The above exception was the direct cause of the following exception:

Traceback (most recent call last):
  File "/Users/pierrick.lozach/Documents/privateGPT/ingest.py", line 178, in <module>
    main()
  File "/Users/pierrick.lozach/Documents/privateGPT/ingest.py", line 167, in main
    texts = process_documents()
            ^^^^^^^^^^^^^^^^^^^
  File "/Users/pierrick.lozach/Documents/privateGPT/ingest.py", line 121, in process_documents
    documents = load_documents(source_directory, ignored_files)
                ^^^^^^^^^^^^^^^^^^^^^^^^^^^^^^^^^^^^^^^^^^^^^^^
  File "/Users/pierrick.lozach/Documents/privateGPT/ingest.py", line 109, in load_documents
    for i, doc in enumerate(pool.imap_unordered(load_single_document, filtered_files)):
  File "/Users/pierrick.lozach/anaconda3/envs/privateGPT/lib/python3.11/multiprocessing/pool.py", line 873, in next
    raise value
AttributeError: 'NoneType' object has no attribute 'strip'
haschm commented 1 year ago

Strange!
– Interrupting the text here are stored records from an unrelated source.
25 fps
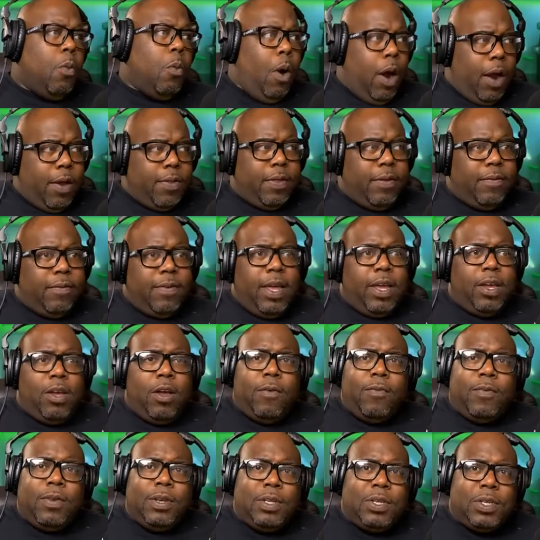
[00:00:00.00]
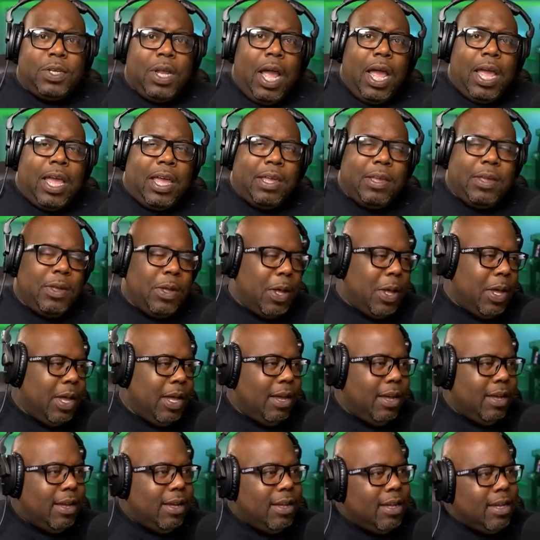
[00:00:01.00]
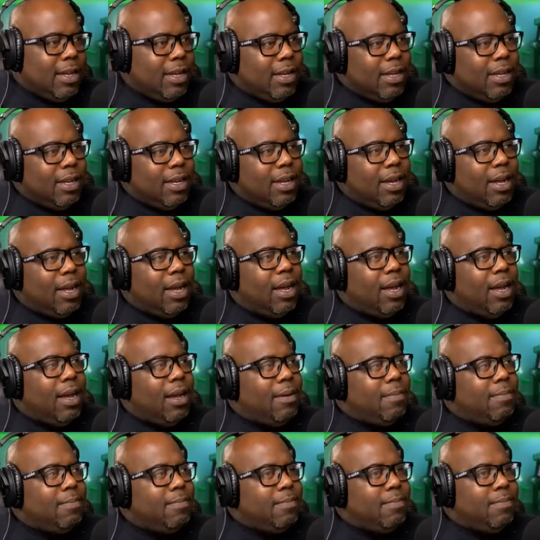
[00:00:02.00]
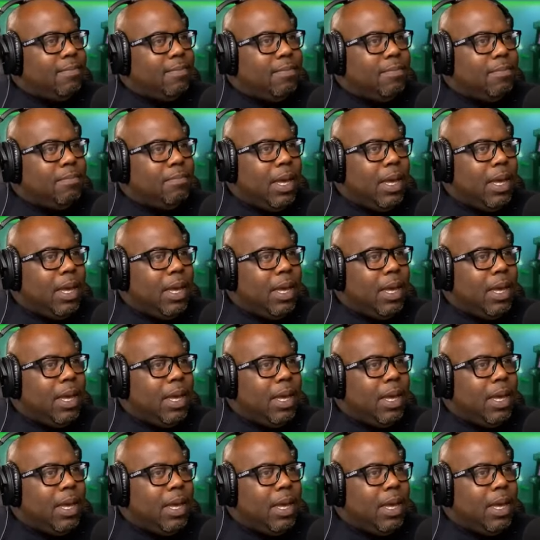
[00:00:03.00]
Why are they flying off in the sky? um,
Your file (stored as csv) works for me when I use the delimiter option. (Python 3.10.11 btw)

PierrickLozach commented 1 year ago

Thanks for that. I reduced the number of entries in my csv and it works indeed. I guess some items must be incorrect. I will work on that.

PierrickLozach commented 1 year ago

FYI, I just faced that issue again and it seems to be due to invalid characters (escape quotes in my case).

This issue seems to be due to CSVLoader itself as it's reference in this issue here: https://github.com/hwchase17/langchain/issues/2074

ne0YT commented 1 year ago

@PierrickI3 do you know a tool to check my docs with to see what's the issue?